Jamie here: similar to but not the same as

And by this, I mean that you declare what you want, where you want it, and add properties to it. For instance:

<ContentPage xmlns="http://schemas.microsoft.com/dotnet/2021/maui"
             xmlns:x="http://schemas.microsoft.com/winfx/2009/xaml"
             x:Class="MyMauiApp.MainPage">
</ContentPage>

Tells .NET Maui’s rendering engine that you are declaring a ContentPage, and that you will use a .NET class found at MyMauiApp.MainPage as the Model. .NET Maui (and Xamarin before it) uses an MVVM approach, and as such the rendering engine needs to know where you find any of the Class properties that you might want to bind against in your view.

The following code sets up a Grid with Rows and Columns which will grow and shrink to fill the screen evenly:

<Grid>
  <Grid.RowDefinitions>
    <RowDefinition Height="*" />
    <RowDefinition Height="*" />
  </Grid.RowDefinitions>
  <Grid.ColumnDefinitions>
    <ColumnDefinition Width="*" />
    <ColumnDefinition Width="*" />
  </Grid.ColumnDefinitions>
</Grid>

And the following code creates a StackLayout in the first row and first column (i.e. top-left) with a Label, text input, and button. The label, text input, and button are stacked within the StackedLayout. Items are added to the bottom of the stack in this example.

<StackLayout Grid.Row="0" Grid.Column="0">
  <Label Text="Hello, XAML!"
        VerticalOptions="Center"
        HorizontalTextAlignment="Center"
        FontSize="18"
        FontAttributes="Bold"
        TextColor="Blue" />
  <Entry Placeholder="I'm ready for some text" />
  <Button Text="I'm a button, but I don't do anything" />
</StackLayout>

Learning how to recreate my previously created UI in XAML has taken some time, and I’ve had to go back to the drawing board a number of times. This is largely because when using the WinForms designer, I haven’t had to think too much about the order of the controls being added to the UI, but when it comes to XAML the ordering is almost always important. I’m sure that experienced XAML developers are much faster than I am, but it seems like the WinForms UI builder is a little more intuitive.

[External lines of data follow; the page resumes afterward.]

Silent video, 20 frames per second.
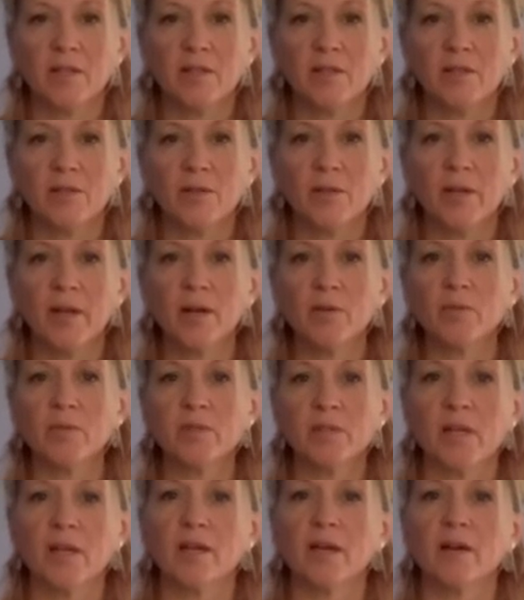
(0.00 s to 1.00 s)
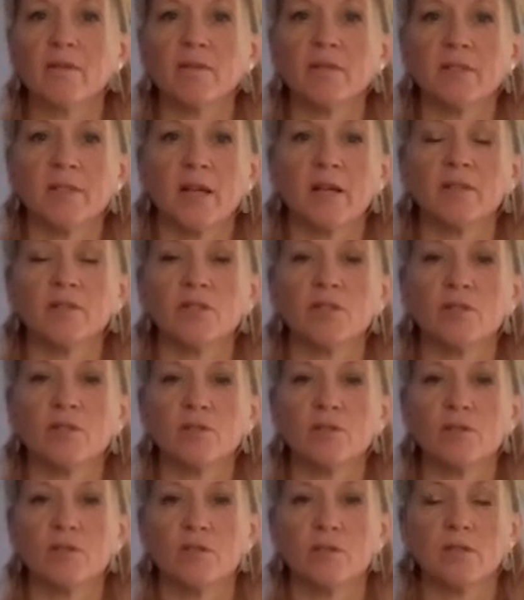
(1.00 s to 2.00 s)
So now we'll take our attention
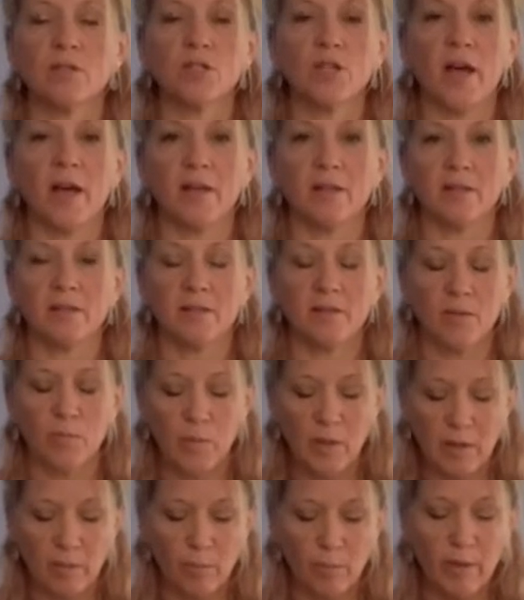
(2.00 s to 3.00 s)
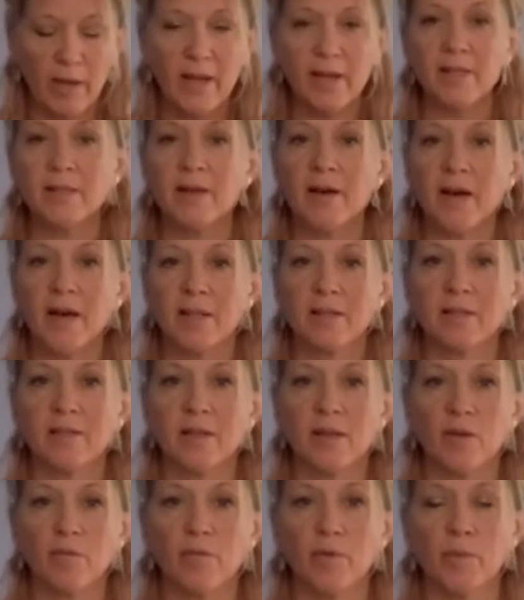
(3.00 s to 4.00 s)
to the chest, and we can place our hands
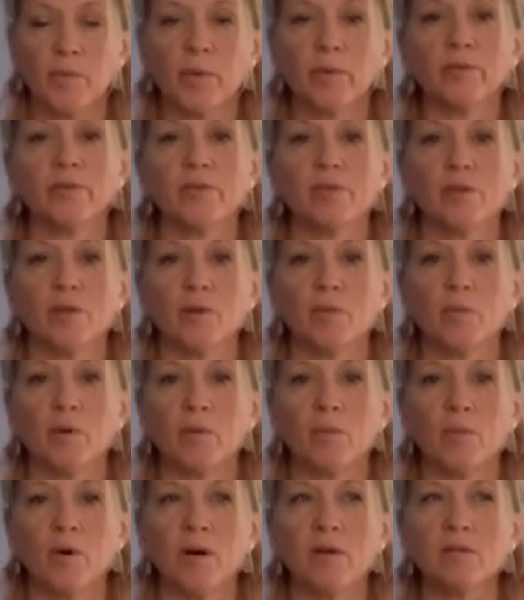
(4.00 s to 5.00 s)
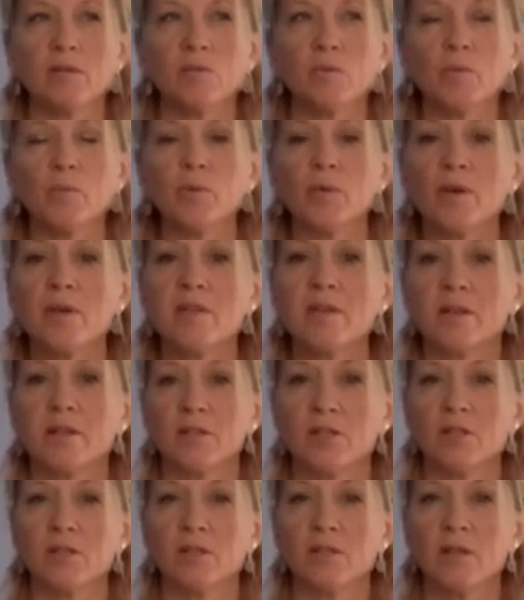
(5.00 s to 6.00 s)
here if we want to, but whilst we're breathing,
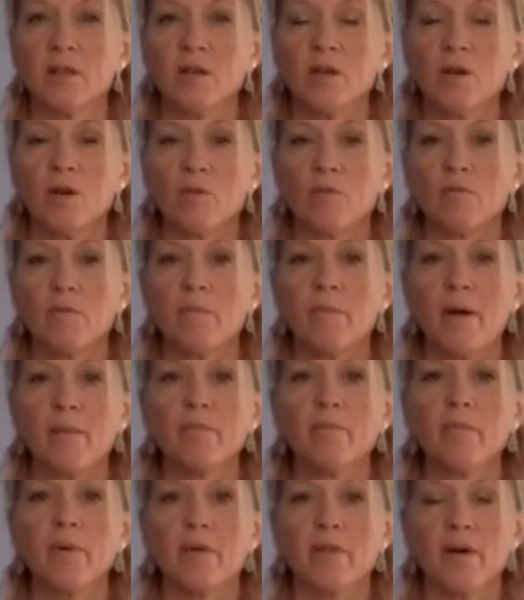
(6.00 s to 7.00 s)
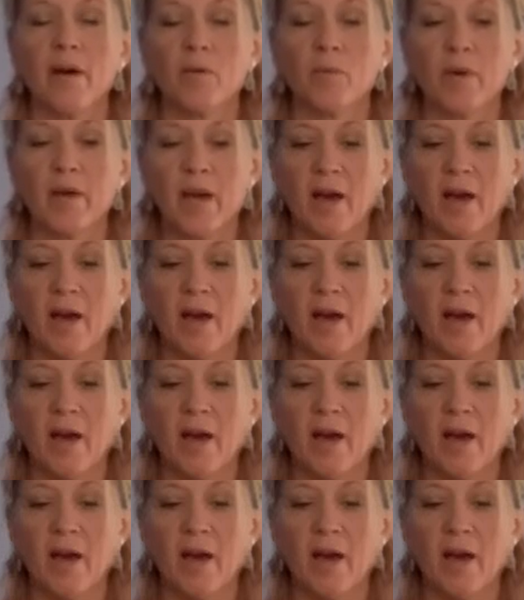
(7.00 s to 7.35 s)
just remember that we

A Quick Note About The WinForms Designer

Jamie here.

The WinForms Designer is wonderful for RAD-style development of a UI, but it can become very unwieldy, very quickly. As I pointed out in a Stack Overflow question back in 2012, this can happen very quickly if you’re not keeping a close enough eye on what’s happening. Combine that with the fact that the majority of the code for the UI is in the control of the code generator (i.e. magic), and you have a recipe for disaster.

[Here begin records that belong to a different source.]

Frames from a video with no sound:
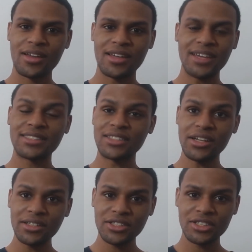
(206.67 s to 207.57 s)
it
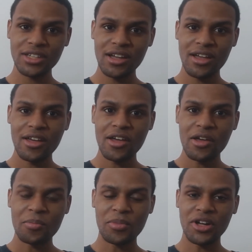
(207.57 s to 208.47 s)
sucks.
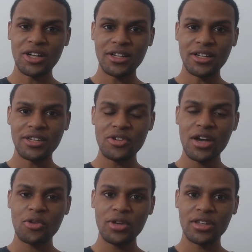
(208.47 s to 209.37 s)
But you
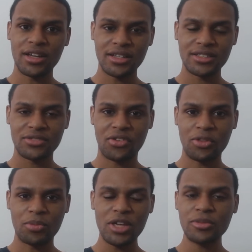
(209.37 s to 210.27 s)
gotta realize, from the
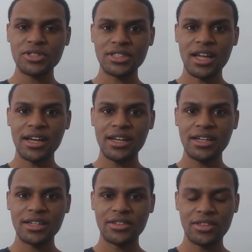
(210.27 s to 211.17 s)
people's
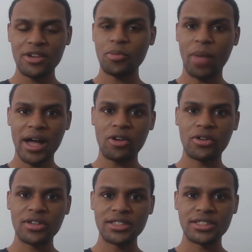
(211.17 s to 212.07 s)
side, they're
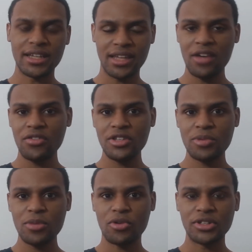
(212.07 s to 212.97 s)
powerless. A lot of these
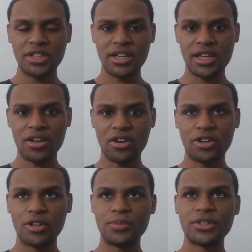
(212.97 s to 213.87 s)
people are taking
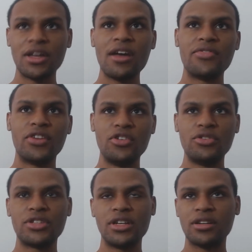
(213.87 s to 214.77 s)
arms, they're
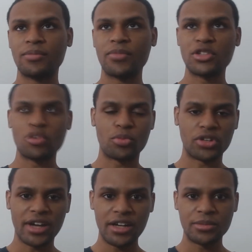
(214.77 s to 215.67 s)
using
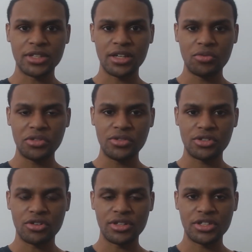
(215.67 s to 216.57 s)
support items like we
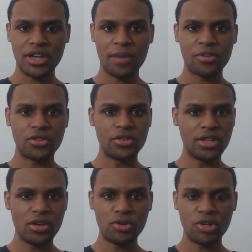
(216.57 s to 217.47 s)
saw in this chapter, the
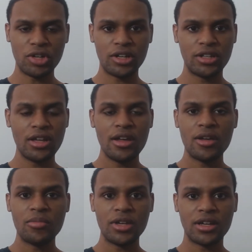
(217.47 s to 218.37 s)
nail gun,
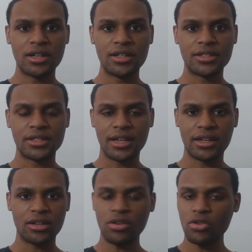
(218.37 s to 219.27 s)
because
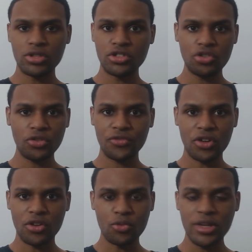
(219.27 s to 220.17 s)
like, oh, it's your
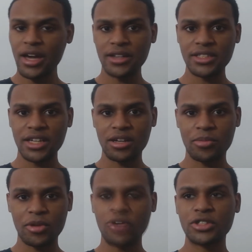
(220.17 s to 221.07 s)
fault, we gotta take up
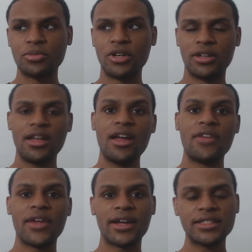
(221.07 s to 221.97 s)
arms. But
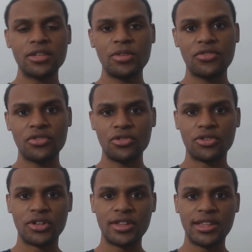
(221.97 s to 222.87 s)
like I said
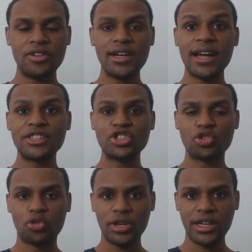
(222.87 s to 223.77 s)
before, they're not
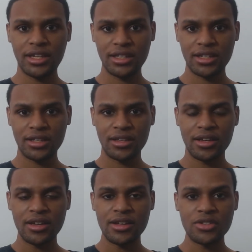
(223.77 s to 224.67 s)
trained
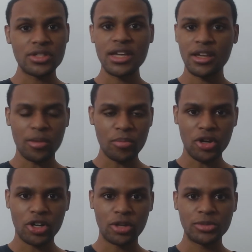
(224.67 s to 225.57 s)
to take up
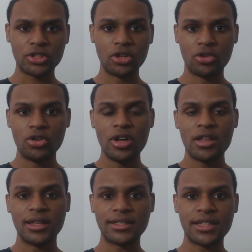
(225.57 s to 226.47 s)
arms. So
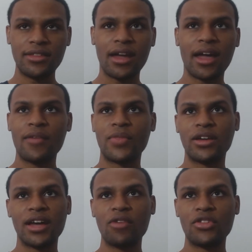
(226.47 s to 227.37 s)
let's say they have the
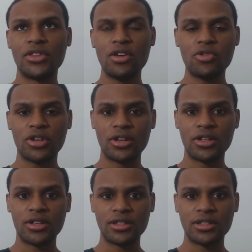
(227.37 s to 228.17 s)
guy with the nail gun,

Whilst I’ve been working mostly on server-side code for around 12 years, I can appreciate why HTML and HTML-like languages have become the UI languages of choice: they are declarative (i.e. “give me a div here, and a paragraph there”), and since HTML5 everything is now semantic (i.e. we now have more specialised elements for article, aside, video, etc.)


In Closing

Alex again.

The majority of this week has been spent slowly re-implementing my WinForms UIs with XAML; I’ve also been spending time learning the ideas behind Response web design. This is because .NET Maui is a multi-platform UI paradigm, so it has to scale from mobile phones up to 4 and 8k PC screens, and everything in between. This has meant that I’ve had to work on designing a UI which fits the constraints of a mobile phone first, then expand the UI design to potentially allow more controls (or more space between them) on a bigger screen.


Jamie again.

Another week of setting Alex some pretty complicated tasks, and another week of watching them fly through those tasks with ease. Next week, we’ll start to take the screens that they are building and add our services back in via dependency injection.

I’m genuinely excited to see what Alex can make in the final few weeks of their time with us. It feels like all of the lessons that I’ve been teaching them are coming together and will make it relatively trivial (especially compared to how non-trivial XAML seems to be for beginners) to wire all of the services back up. I suspect that once the UI is written, we should be able to have everything working again in a matter of hours.

Which is what SOLID, Domain-Driven Design, and all of the modern development paradigms are all about.